Family leave that allows mothers to take time off work when a baby is born is a time-honored policy in America. More recently, Dads have been receiving leave too. But traditionally, it’s either unpaid or paid by a person’s employer as a benefit. Some companies offer very generous paid family leave. Sometimes employees save up vacation or other paid time off and use it to stay home with a newborn or newly adopted child.
Now, Senator Marco Rubio has introduced a bill that would put government into the equation. He has rolled out legislation that would essentially allow new parents to borrow from their future Social Security benefits to pay for time off when their baby comes. This bill supposedly pays for itself by fast forwarding to retirement when parents would forgo the first three to six months of Social Security checks.
I appreciate the sentiment. Senator Rubio loves to help parents. But there are many problems with his proposal.
First, it creates a new entitlement. What entitlement that has started out small and targeted has ever remained that way?
Second, Social Security already has a lot of pressure on it. It’s projected to be insolvent in 16 years. Parents having children now won’t retire for at least another 30 years.
Third, the proposal would remove the incentive for companies to offer paid family leave. One analysis, done by Ben Gitis at the American Action Forum, found that two-thirds of workers who took family leave were paid, with most receiving their full salary.

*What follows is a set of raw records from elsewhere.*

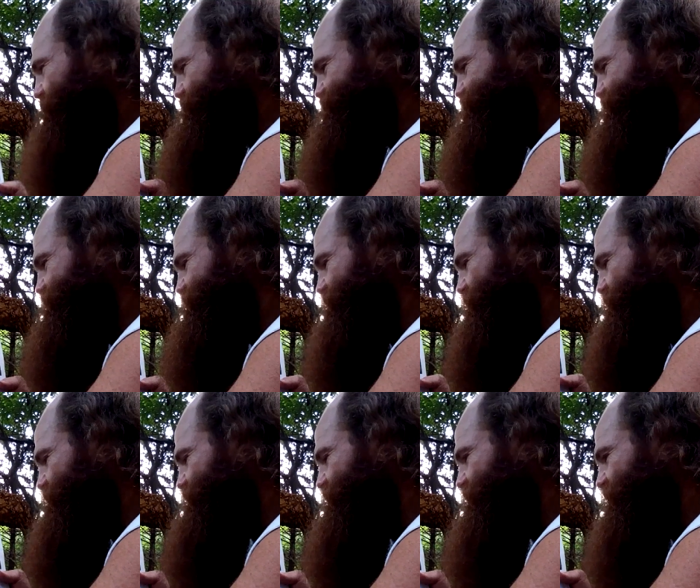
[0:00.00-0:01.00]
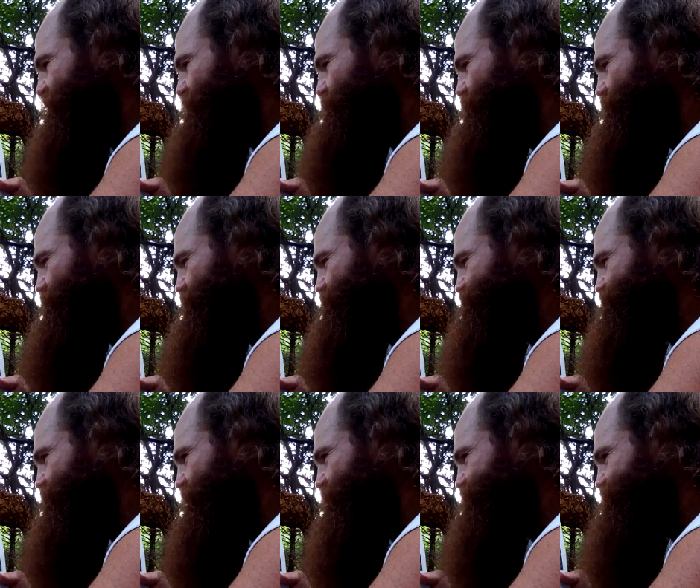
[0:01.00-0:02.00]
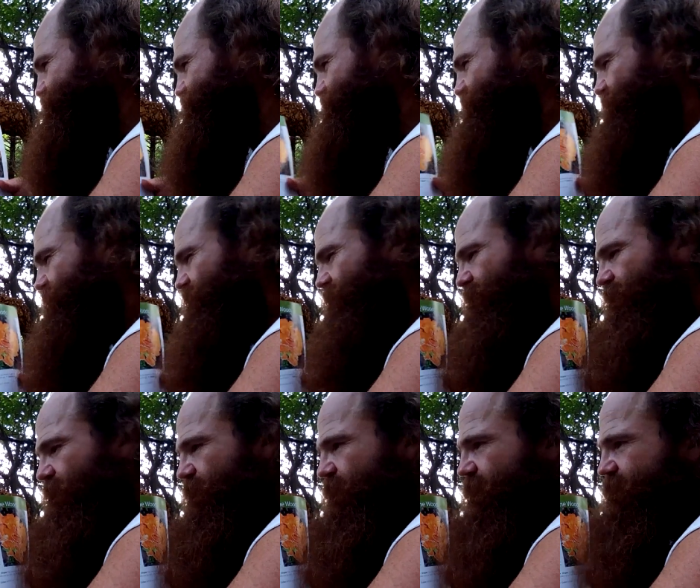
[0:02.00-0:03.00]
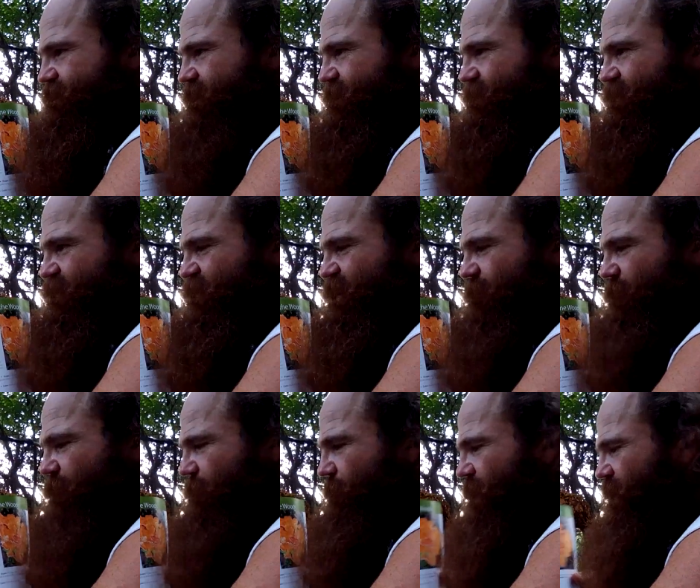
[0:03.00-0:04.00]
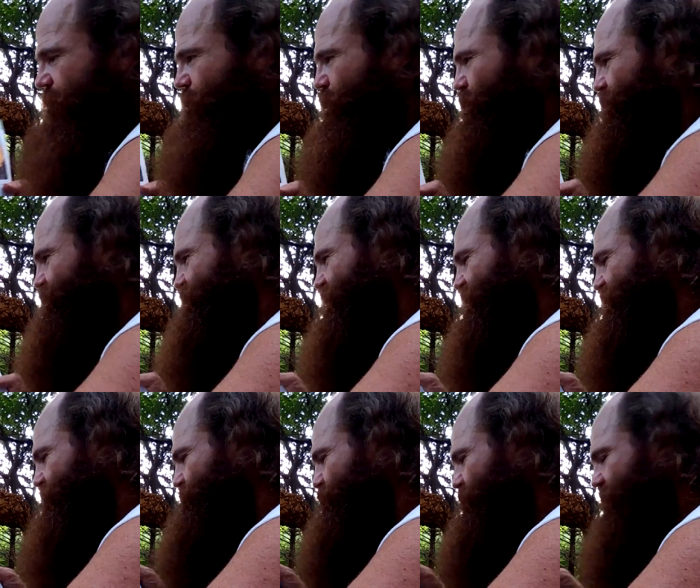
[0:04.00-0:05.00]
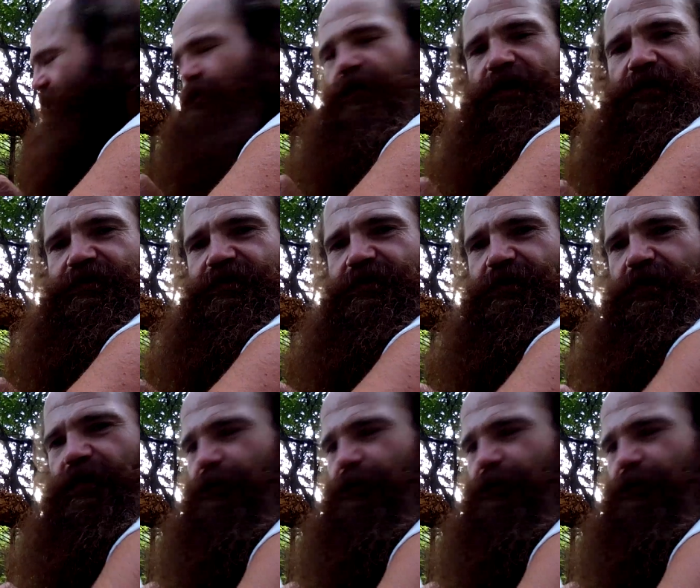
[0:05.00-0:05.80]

I haven't seen that. I think I ate one of those on accident. It says the cinnabar polypore is not edible. I ground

Mr. Rubio claims his proposed leave policy would not expand government. But, The Wall Street Journal asks, “what is expanding government if not taking a benefit financed by private industry and administering it through a government program?”
In this current worker shortage, companies who want to attract young workers could offer generous family leave or flexible schedules to accommodate child-rearing.
We don’t need another government entitlement.